** Your instructions **
When you have read the listing, copy all of it without any change.

** Data for analysis **

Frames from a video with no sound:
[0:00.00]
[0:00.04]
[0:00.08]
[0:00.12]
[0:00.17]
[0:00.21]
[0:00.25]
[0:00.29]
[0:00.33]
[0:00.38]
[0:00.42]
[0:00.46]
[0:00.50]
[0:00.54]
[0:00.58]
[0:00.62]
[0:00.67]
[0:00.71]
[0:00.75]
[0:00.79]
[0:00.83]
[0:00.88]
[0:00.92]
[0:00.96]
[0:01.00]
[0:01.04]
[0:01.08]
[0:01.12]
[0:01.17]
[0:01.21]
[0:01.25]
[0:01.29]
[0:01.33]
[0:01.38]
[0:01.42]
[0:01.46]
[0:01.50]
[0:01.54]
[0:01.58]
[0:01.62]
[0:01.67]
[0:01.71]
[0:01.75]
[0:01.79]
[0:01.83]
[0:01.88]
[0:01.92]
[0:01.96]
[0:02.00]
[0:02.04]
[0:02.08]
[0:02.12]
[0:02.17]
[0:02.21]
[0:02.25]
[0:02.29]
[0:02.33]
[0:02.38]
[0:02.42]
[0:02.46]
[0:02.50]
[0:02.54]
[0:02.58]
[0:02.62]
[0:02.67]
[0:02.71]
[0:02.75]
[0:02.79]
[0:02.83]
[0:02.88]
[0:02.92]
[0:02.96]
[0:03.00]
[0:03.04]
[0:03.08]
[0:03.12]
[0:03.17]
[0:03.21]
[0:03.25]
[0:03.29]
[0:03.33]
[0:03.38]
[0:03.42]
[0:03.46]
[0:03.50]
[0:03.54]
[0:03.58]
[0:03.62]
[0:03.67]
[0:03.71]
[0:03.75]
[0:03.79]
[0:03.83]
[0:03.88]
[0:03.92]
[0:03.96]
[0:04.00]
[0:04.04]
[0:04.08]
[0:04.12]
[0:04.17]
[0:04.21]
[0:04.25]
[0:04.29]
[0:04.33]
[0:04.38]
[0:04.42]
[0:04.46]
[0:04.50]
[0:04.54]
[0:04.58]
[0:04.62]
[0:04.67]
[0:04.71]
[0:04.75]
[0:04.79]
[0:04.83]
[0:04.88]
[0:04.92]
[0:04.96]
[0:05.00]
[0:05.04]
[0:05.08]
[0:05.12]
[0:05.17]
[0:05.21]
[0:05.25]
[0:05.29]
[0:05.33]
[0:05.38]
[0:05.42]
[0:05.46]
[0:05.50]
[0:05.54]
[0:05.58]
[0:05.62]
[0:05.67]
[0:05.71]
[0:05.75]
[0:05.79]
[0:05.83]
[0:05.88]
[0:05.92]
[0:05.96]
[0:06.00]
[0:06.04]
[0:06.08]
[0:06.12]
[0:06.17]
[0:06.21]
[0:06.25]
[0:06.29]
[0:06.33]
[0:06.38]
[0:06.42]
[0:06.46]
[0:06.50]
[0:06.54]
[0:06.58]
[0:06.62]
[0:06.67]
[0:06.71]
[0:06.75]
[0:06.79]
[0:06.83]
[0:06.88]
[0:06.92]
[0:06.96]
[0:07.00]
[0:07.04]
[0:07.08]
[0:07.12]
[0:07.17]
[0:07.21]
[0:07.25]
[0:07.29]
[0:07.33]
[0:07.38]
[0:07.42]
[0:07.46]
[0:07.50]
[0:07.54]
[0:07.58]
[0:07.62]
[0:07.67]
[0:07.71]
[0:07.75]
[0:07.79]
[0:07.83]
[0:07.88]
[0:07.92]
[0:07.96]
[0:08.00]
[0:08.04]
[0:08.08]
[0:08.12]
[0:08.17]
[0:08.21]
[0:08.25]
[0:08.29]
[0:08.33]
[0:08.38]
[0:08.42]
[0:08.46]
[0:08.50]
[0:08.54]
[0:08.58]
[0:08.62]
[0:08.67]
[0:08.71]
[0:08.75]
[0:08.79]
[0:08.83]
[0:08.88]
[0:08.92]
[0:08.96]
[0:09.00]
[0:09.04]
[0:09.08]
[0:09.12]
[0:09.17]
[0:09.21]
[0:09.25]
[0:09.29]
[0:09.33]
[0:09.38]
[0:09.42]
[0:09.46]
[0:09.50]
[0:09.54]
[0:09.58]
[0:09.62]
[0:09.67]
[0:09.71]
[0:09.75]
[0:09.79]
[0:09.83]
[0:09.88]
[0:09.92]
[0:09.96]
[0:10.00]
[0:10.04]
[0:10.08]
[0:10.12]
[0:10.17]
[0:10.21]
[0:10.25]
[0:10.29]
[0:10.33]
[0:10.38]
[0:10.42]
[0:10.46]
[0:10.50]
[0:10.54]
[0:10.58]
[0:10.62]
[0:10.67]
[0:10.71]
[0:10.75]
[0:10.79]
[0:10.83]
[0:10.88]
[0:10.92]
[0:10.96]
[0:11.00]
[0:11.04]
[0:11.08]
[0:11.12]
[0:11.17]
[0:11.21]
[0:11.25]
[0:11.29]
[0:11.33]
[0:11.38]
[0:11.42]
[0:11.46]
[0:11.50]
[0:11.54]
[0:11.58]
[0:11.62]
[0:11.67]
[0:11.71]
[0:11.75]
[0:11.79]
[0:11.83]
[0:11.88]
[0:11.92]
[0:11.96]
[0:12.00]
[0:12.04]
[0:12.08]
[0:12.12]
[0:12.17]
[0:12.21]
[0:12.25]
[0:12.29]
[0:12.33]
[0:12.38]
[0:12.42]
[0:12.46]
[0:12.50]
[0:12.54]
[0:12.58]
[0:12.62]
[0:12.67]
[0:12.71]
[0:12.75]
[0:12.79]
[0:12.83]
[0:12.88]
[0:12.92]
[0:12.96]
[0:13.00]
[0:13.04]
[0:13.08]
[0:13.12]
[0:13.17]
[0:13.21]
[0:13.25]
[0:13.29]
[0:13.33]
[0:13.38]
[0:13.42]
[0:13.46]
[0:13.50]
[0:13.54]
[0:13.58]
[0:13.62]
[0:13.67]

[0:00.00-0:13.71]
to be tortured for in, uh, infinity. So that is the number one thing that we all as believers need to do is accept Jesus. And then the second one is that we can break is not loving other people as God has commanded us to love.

** Solution for this problem **
Frames from a video with no sound:
[0:00.00]
[0:00.04]
[0:00.08]
[0:00.12]
[0:00.17]
[0:00.21]
[0:00.25]
[0:00.29]
[0:00.33]
[0:00.38]
[0:00.42]
[0:00.46]
[0:00.50]
[0:00.54]
[0:00.58]
[0:00.62]
[0:00.67]
[0:00.71]
[0:00.75]
[0:00.79]
[0:00.83]
[0:00.88]
[0:00.92]
[0:00.96]
[0:01.00]
[0:01.04]
[0:01.08]
[0:01.12]
[0:01.17]
[0:01.21]
[0:01.25]
[0:01.29]
[0:01.33]
[0:01.38]
[0:01.42]
[0:01.46]
[0:01.50]
[0:01.54]
[0:01.58]
[0:01.62]
[0:01.67]
[0:01.71]
[0:01.75]
[0:01.79]
[0:01.83]
[0:01.88]
[0:01.92]
[0:01.96]
[0:02.00]
[0:02.04]
[0:02.08]
[0:02.12]
[0:02.17]
[0:02.21]
[0:02.25]
[0:02.29]
[0:02.33]
[0:02.38]
[0:02.42]
[0:02.46]
[0:02.50]
[0:02.54]
[0:02.58]
[0:02.62]
[0:02.67]
[0:02.71]
[0:02.75]
[0:02.79]
[0:02.83]
[0:02.88]
[0:02.92]
[0:02.96]
[0:03.00]
[0:03.04]
[0:03.08]
[0:03.12]
[0:03.17]
[0:03.21]
[0:03.25]
[0:03.29]
[0:03.33]
[0:03.38]
[0:03.42]
[0:03.46]
[0:03.50]
[0:03.54]
[0:03.58]
[0:03.62]
[0:03.67]
[0:03.71]
[0:03.75]
[0:03.79]
[0:03.83]
[0:03.88]
[0:03.92]
[0:03.96]
[0:04.00]
[0:04.04]
[0:04.08]
[0:04.12]
[0:04.17]
[0:04.21]
[0:04.25]
[0:04.29]
[0:04.33]
[0:04.38]
[0:04.42]
[0:04.46]
[0:04.50]
[0:04.54]
[0:04.58]
[0:04.62]
[0:04.67]
[0:04.71]
[0:04.75]
[0:04.79]
[0:04.83]
[0:04.88]
[0:04.92]
[0:04.96]
[0:05.00]
[0:05.04]
[0:05.08]
[0:05.12]
[0:05.17]
[0:05.21]
[0:05.25]
[0:05.29]
[0:05.33]
[0:05.38]
[0:05.42]
[0:05.46]
[0:05.50]
[0:05.54]
[0:05.58]
[0:05.62]
[0:05.67]
[0:05.71]
[0:05.75]
[0:05.79]
[0:05.83]
[0:05.88]
[0:05.92]
[0:05.96]
[0:06.00]
[0:06.04]
[0:06.08]
[0:06.12]
[0:06.17]
[0:06.21]
[0:06.25]
[0:06.29]
[0:06.33]
[0:06.38]
[0:06.42]
[0:06.46]
[0:06.50]
[0:06.54]
[0:06.58]
[0:06.62]
[0:06.67]
[0:06.71]
[0:06.75]
[0:06.79]
[0:06.83]
[0:06.88]
[0:06.92]
[0:06.96]
[0:07.00]
[0:07.04]
[0:07.08]
[0:07.12]
[0:07.17]
[0:07.21]
[0:07.25]
[0:07.29]
[0:07.33]
[0:07.38]
[0:07.42]
[0:07.46]
[0:07.50]
[0:07.54]
[0:07.58]
[0:07.62]
[0:07.67]
[0:07.71]
[0:07.75]
[0:07.79]
[0:07.83]
[0:07.88]
[0:07.92]
[0:07.96]
[0:08.00]
[0:08.04]
[0:08.08]
[0:08.12]
[0:08.17]
[0:08.21]
[0:08.25]
[0:08.29]
[0:08.33]
[0:08.38]
[0:08.42]
[0:08.46]
[0:08.50]
[0:08.54]
[0:08.58]
[0:08.62]
[0:08.67]
[0:08.71]
[0:08.75]
[0:08.79]
[0:08.83]
[0:08.88]
[0:08.92]
[0:08.96]
[0:09.00]
[0:09.04]
[0:09.08]
[0:09.12]
[0:09.17]
[0:09.21]
[0:09.25]
[0:09.29]
[0:09.33]
[0:09.38]
[0:09.42]
[0:09.46]
[0:09.50]
[0:09.54]
[0:09.58]
[0:09.62]
[0:09.67]
[0:09.71]
[0:09.75]
[0:09.79]
[0:09.83]
[0:09.88]
[0:09.92]
[0:09.96]
[0:10.00]
[0:10.04]
[0:10.08]
[0:10.12]
[0:10.17]
[0:10.21]
[0:10.25]
[0:10.29]
[0:10.33]
[0:10.38]
[0:10.42]
[0:10.46]
[0:10.50]
[0:10.54]
[0:10.58]
[0:10.62]
[0:10.67]
[0:10.71]
[0:10.75]
[0:10.79]
[0:10.83]
[0:10.88]
[0:10.92]
[0:10.96]
[0:11.00]
[0:11.04]
[0:11.08]
[0:11.12]
[0:11.17]
[0:11.21]
[0:11.25]
[0:11.29]
[0:11.33]
[0:11.38]
[0:11.42]
[0:11.46]
[0:11.50]
[0:11.54]
[0:11.58]
[0:11.62]
[0:11.67]
[0:11.71]
[0:11.75]
[0:11.79]
[0:11.83]
[0:11.88]
[0:11.92]
[0:11.96]
[0:12.00]
[0:12.04]
[0:12.08]
[0:12.12]
[0:12.17]
[0:12.21]
[0:12.25]
[0:12.29]
[0:12.33]
[0:12.38]
[0:12.42]
[0:12.46]
[0:12.50]
[0:12.54]
[0:12.58]
[0:12.62]
[0:12.67]
[0:12.71]
[0:12.75]
[0:12.79]
[0:12.83]
[0:12.88]
[0:12.92]
[0:12.96]
[0:13.00]
[0:13.04]
[0:13.08]
[0:13.12]
[0:13.17]
[0:13.21]
[0:13.25]
[0:13.29]
[0:13.33]
[0:13.38]
[0:13.42]
[0:13.46]
[0:13.50]
[0:13.54]
[0:13.58]
[0:13.62]
[0:13.67]

[0:00.00-0:13.71]
to be tortured for in, uh, infinity. So that is the number one thing that we all as believers need to do is accept Jesus. And then the second one is that we can break is not loving other people as God has commanded us to love.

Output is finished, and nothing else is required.